• Directions for this task:
Retype all the records below exactly as they are, with no image carried over.

• Extracted records:
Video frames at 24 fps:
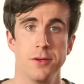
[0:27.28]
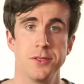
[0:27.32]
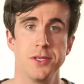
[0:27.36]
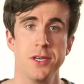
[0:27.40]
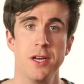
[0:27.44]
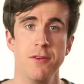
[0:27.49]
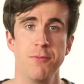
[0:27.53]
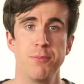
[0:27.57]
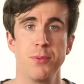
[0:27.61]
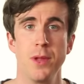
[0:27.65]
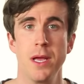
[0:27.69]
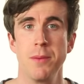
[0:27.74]
There's
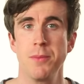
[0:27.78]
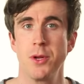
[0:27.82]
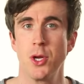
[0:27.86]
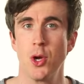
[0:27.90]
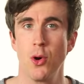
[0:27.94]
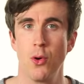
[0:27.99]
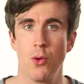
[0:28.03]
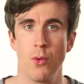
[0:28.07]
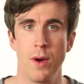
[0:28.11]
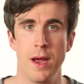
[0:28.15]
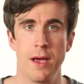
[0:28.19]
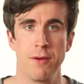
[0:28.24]
enough blame to
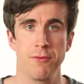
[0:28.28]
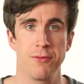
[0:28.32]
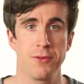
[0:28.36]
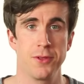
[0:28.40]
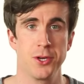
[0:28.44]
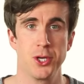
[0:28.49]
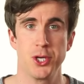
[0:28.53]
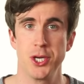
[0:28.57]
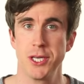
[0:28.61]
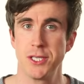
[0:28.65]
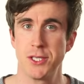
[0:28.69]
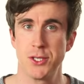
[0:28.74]
go around for
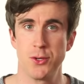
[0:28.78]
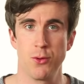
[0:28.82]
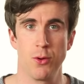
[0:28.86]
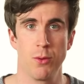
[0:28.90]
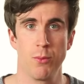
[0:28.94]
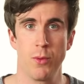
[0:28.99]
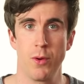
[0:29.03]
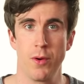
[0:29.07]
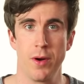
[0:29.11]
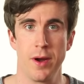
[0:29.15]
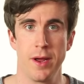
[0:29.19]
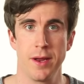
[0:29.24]
the
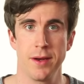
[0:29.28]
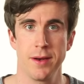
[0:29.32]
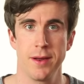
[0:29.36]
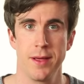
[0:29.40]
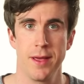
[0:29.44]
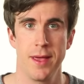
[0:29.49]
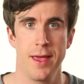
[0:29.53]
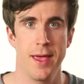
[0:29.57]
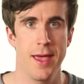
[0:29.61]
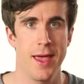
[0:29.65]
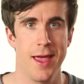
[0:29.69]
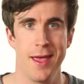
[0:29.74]
storm we're in,
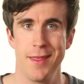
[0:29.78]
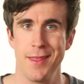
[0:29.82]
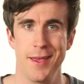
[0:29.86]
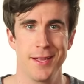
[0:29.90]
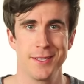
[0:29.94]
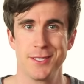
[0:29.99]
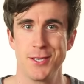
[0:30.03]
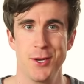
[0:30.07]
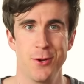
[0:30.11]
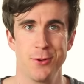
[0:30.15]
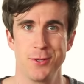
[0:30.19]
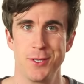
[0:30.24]
and
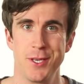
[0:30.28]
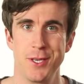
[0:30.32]
that's no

• Response to this exercise:
Video frames at 24 fps:
[0:27.28]
[0:27.32]
[0:27.36]
[0:27.40]
[0:27.44]
[0:27.49]
[0:27.53]
[0:27.57]
[0:27.61]
[0:27.65]
[0:27.69]
[0:27.74]
There's
[0:27.78]
[0:27.82]
[0:27.86]
[0:27.90]
[0:27.94]
[0:27.99]
[0:28.03]
[0:28.07]
[0:28.11]
[0:28.15]
[0:28.19]
[0:28.24]
enough blame to
[0:28.28]
[0:28.32]
[0:28.36]
[0:28.40]
[0:28.44]
[0:28.49]
[0:28.53]
[0:28.57]
[0:28.61]
[0:28.65]
[0:28.69]
[0:28.74]
go around for
[0:28.78]
[0:28.82]
[0:28.86]
[0:28.90]
[0:28.94]
[0:28.99]
[0:29.03]
[0:29.07]
[0:29.11]
[0:29.15]
[0:29.19]
[0:29.24]
the
[0:29.28]
[0:29.32]
[0:29.36]
[0:29.40]
[0:29.44]
[0:29.49]
[0:29.53]
[0:29.57]
[0:29.61]
[0:29.65]
[0:29.69]
[0:29.74]
storm we're in,
[0:29.78]
[0:29.82]
[0:29.86]
[0:29.90]
[0:29.94]
[0:29.99]
[0:30.03]
[0:30.07]
[0:30.11]
[0:30.15]
[0:30.19]
[0:30.24]
and
[0:30.28]
[0:30.32]
that's no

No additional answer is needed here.